KEY DATA: Starts: +13.7%; 1-Familly: 5.3%; Multi-Family: 36.8%; Permits: +5.9%; 1-Family: +1.9%; Multi-Family: +13.9%
IN A NUTSHELL: “With home construction back on track, one of the softer segments of the economy is picking up steam.”
WHAT IT MEANS: Home construction had been in a funk for a number of months, but that seems to be changing. Indeed, residential investment, as it is called in the GDP report, restrained growth in the second and third quarters. However, builders have suddenly found reasons to put shovels in the ground. Housing starts soared to the second highest pace in over a decade in October. Much of the increase came from the ever-volatile multi-family segment, which surged by 37%. While the single-family component didn’t rise nearly as much, the gain was still quite good. Geographically, there were some discrepancies and oddities. In the Midwest and South, all segments were up solid. But in the Northeast, single-family starts tanked but multi-family construction more than tripled. And in the Midwest, total activity decline as single-family starts fell sharply.
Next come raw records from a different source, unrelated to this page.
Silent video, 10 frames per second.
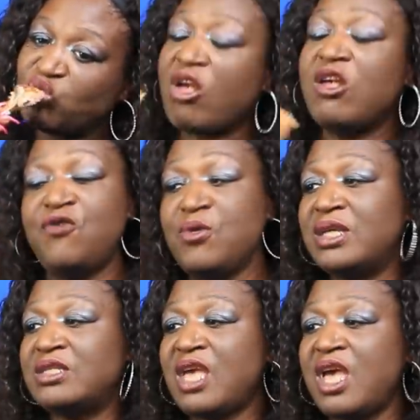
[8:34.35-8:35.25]
And if you
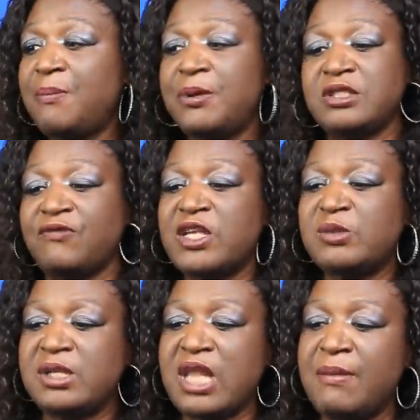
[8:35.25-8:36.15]
ain't scared, put your
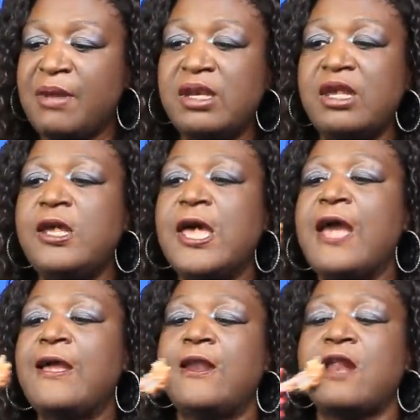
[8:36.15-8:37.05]
Facebook name under here.
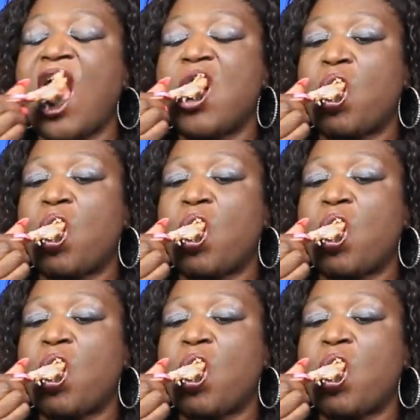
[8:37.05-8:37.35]
I get it.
Looking outward, the rise in permit requests indicate that home construction should remain firm, though it is doubtful that future gains will look anything close to what we saw in October. Even with the surge in construction, the number of permits requested by not yet used still rose. Indeed, permit requests were slightly higher in October than starts. It is likely that housing will add to growth in the fourth quarter.
MARKETS AND FED POLICY IMPLICATIONS: I keep hearing from our learned members of Congress that we desperately need a tax cut because growth is terrible and we people are desperate for jobs. Either I am living in a parallel universe or they are just blowing smoke, but that is just not the case. This isn’t 2009. The economy is moving ahead solidly and as I constantly point out, the issue isn’t available jobs it’s qualified workers. But, of course, in Washington, letting facts get in the way of a good political speech would be tantamount to treason, so we will have to keep listening to the babble. Interestingly, since the tax cuts go largely to upper income households, who will not spend nearly as much of the after-tax income gains as lower and middle-income families, that could wind up being a benefit. The increase in consumer demand will be muted. And from reports coming out of meetings that administration officials have had with business leaders, not a whole lot of the tax cuts cuts will go to new investment. Paying down debt seems to be the usage of choice. I suspect that a lot of the increased profits will, as usual, be used to raise dividends, buy back stock and expand merger and acquisition efforts. So maybe my concerns about the economy picking up too much steam given the lack of workers is overblown. But think about this: The deficit will rise even more than expected if the retained taxes don’t go to new economic activity while at the same time, the Fed is shrinking its balance sheet. That seems to argue for rising supply, falling prices and increasing interest rates. That cannot be great for the economy or equities. Just a thought.